This weekend our sleepy little district turned into the most happening place to be in Vienna. Montmartre 2011, an art festival, took over my favourite park, bringing artists into the realm of real-world people. I had a tough time appreciating every piece of art but I relished the creative atmosphere. Dotted between exhibitions were live music performances of varying quality and style throughout each day. This guy for example, was singing twangy but convincing country songs punctuated with Austrian banter. His audience: a mix of other musicians, mothers and toddlers and people like me, the mildly stupefied.
There was some standard Viennese fare being sold on every corner with the odd specialty ‘restaurant-shack’ thrown in for good measure. I got one precious half-smile out of these wonderful people and moved on. Please note that Mozart can be featured proudly at a hot-dog stand only in Austria.
I sniffed my way to musty books and old suitcases and found myself in the glorious company of antique and vintage goods. I forgot to take pictures as I haggled over some doilies but had some interesting conversations with the shopkeepers about hand-painted porcelain, the history of lace and old clocks. When I say ‘conversations’, I really mean I smiled my way through large chunks of German and nodded every time I understood a word. A summer shower struck so I took a break from my haggling to stand under a tree eating something I couldn’t name, listening to Austrian indie-rock in English.
As the rain got heavier, every man, woman and child crowded under my tree and I enjoyed the camaraderie. That is, until I had more second-hand smoke than I could bear. I claimed this serene space as mine soon after and contemplated many
I did not stay long as the sun broke through and the sight of an undiscovered path beckoned me. I almost got distracted by the number of funny dogs along the way and imagined what they were thinking while their owner dragged them from one incense-filled stall to another on Route Hippie-Sticks.

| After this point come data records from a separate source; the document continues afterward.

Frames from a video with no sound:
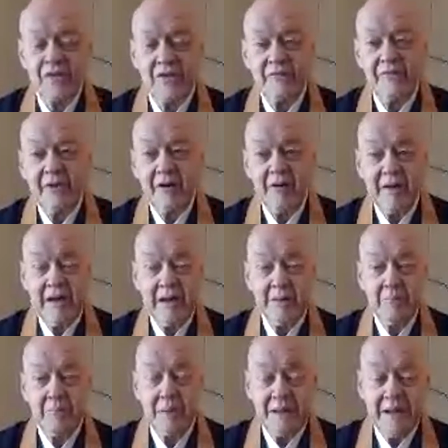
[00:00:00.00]
the very
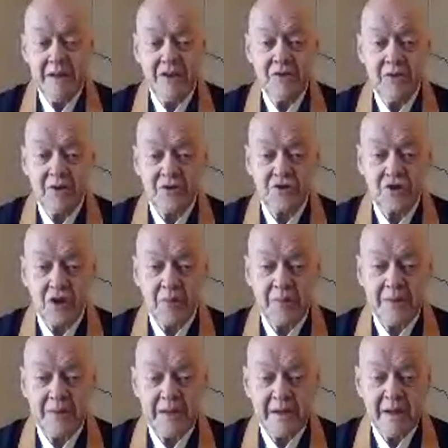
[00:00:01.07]
blade you are
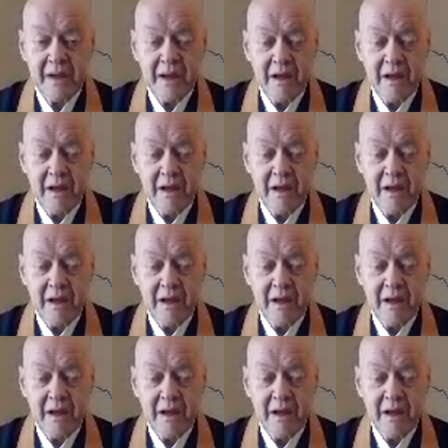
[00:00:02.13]
sharpening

Among the now common ‘ethno’ stores that crop up at every free admission event, I spotted some imagination. There were reinventions of the granny shopping cart being sold by an enthusiastic child which were hard to pass by without serious temptation.

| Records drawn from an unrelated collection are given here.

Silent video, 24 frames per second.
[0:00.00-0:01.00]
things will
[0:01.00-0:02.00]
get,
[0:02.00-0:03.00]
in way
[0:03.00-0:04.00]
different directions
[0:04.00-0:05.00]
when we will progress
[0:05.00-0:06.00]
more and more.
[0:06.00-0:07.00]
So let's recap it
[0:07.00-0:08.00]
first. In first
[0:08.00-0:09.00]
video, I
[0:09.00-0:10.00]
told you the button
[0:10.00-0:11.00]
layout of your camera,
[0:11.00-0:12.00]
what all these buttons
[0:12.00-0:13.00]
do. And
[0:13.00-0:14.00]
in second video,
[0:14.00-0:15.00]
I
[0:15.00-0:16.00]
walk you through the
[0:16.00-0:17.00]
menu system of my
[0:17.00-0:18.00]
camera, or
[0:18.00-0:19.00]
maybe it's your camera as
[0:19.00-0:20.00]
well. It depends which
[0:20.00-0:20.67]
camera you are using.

There were several stalls of handmade goodness which inspired me to keep making things to share on Etsy and got my brain whirring about face-to-face sales opportunities. Nothing beats meeting the people who actually buy your stuff. Being able to have a conversation with a potential buyer instead of dishing out a one-size-fits-all description is the ideal. Doing my first custom orders recently have already changed the way I shop for myself, entering into discussions on specifics with someone just as passionate as I am to see my dream become a reality. This is what art in the park is all about; bringing back the conversation.